══ Source information ══

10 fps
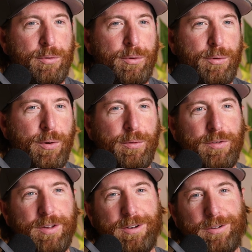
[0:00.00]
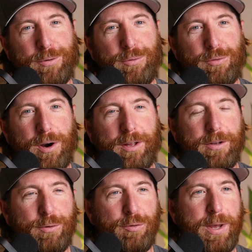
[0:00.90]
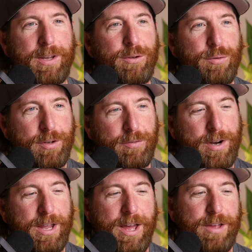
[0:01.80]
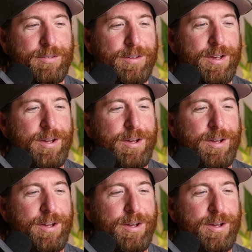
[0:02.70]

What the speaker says: who owns it, who's running it, who's making of it, I guess.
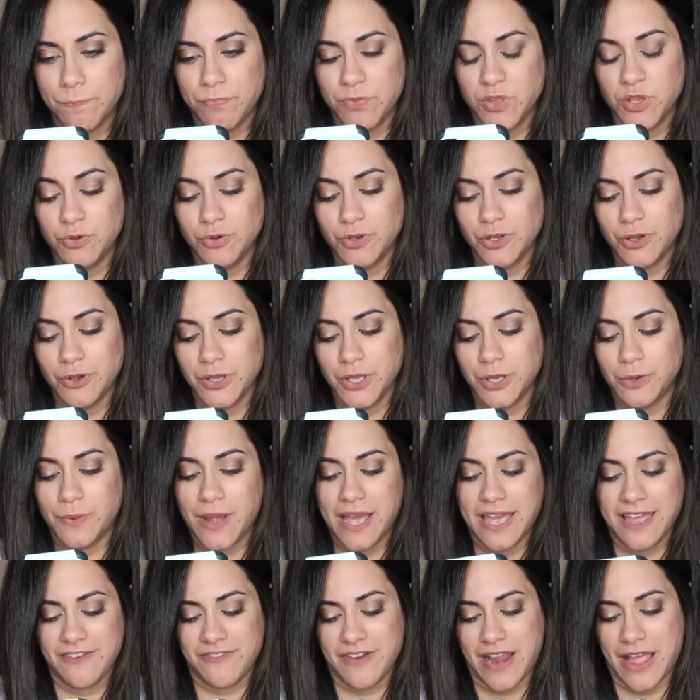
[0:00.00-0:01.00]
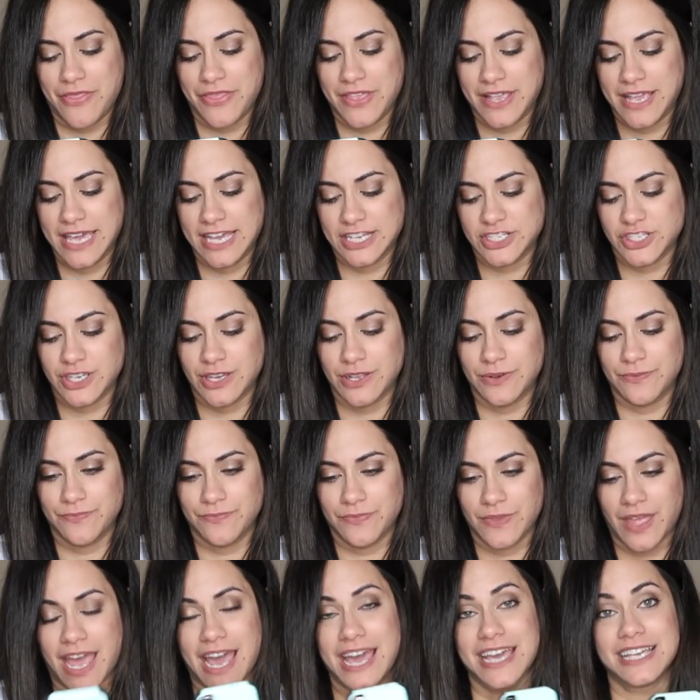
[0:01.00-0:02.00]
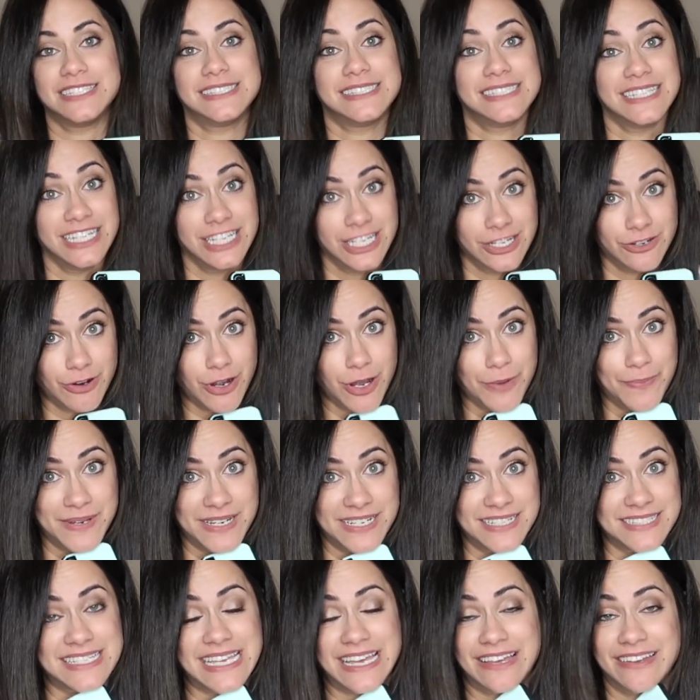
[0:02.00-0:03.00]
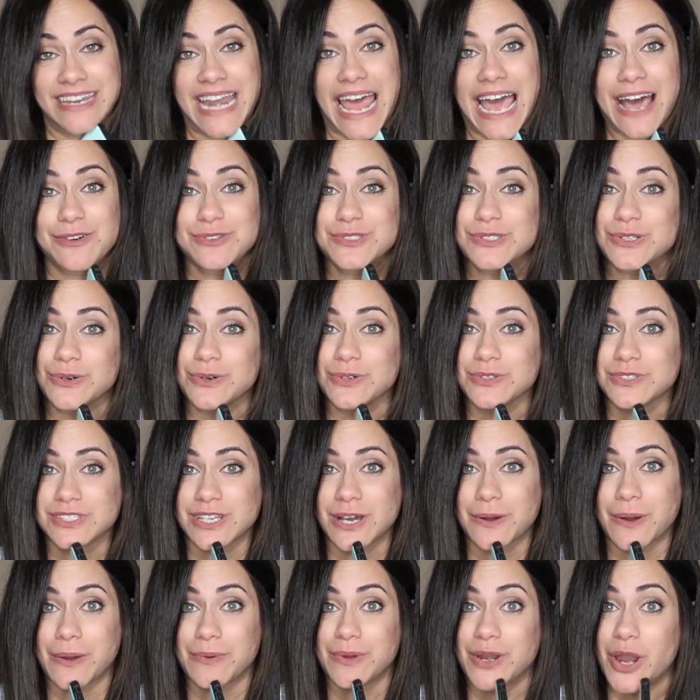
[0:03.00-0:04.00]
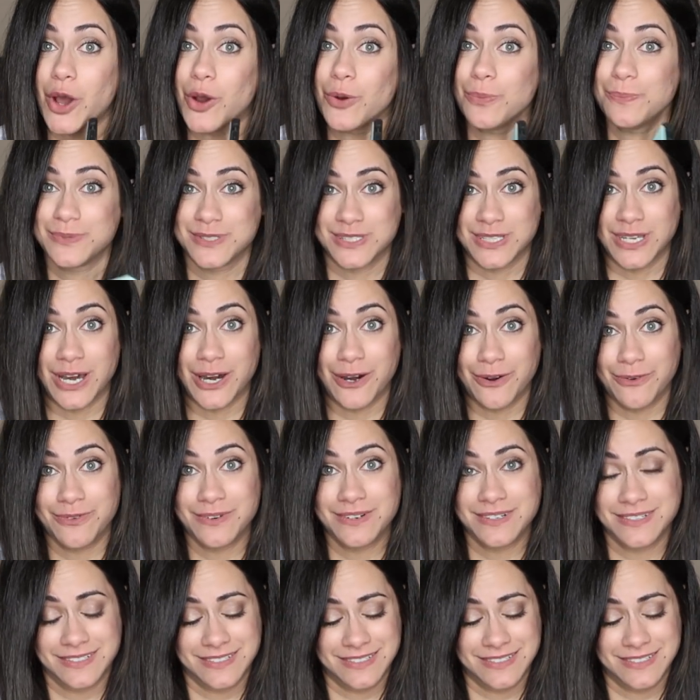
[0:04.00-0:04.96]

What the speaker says: You know your way around the kitchen. I did grow up in an Italian household, so I would hope so.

═══

▶ _Assignment_
Using the listing above, pick out each line that contains the word "says", then copy it.

▶ _Response to this task_
What the speaker says: who owns it, who's running it, who's making of it, I guess.
What the speaker says: You know your way around the kitchen. I did grow up in an Italian household, so I would hope so.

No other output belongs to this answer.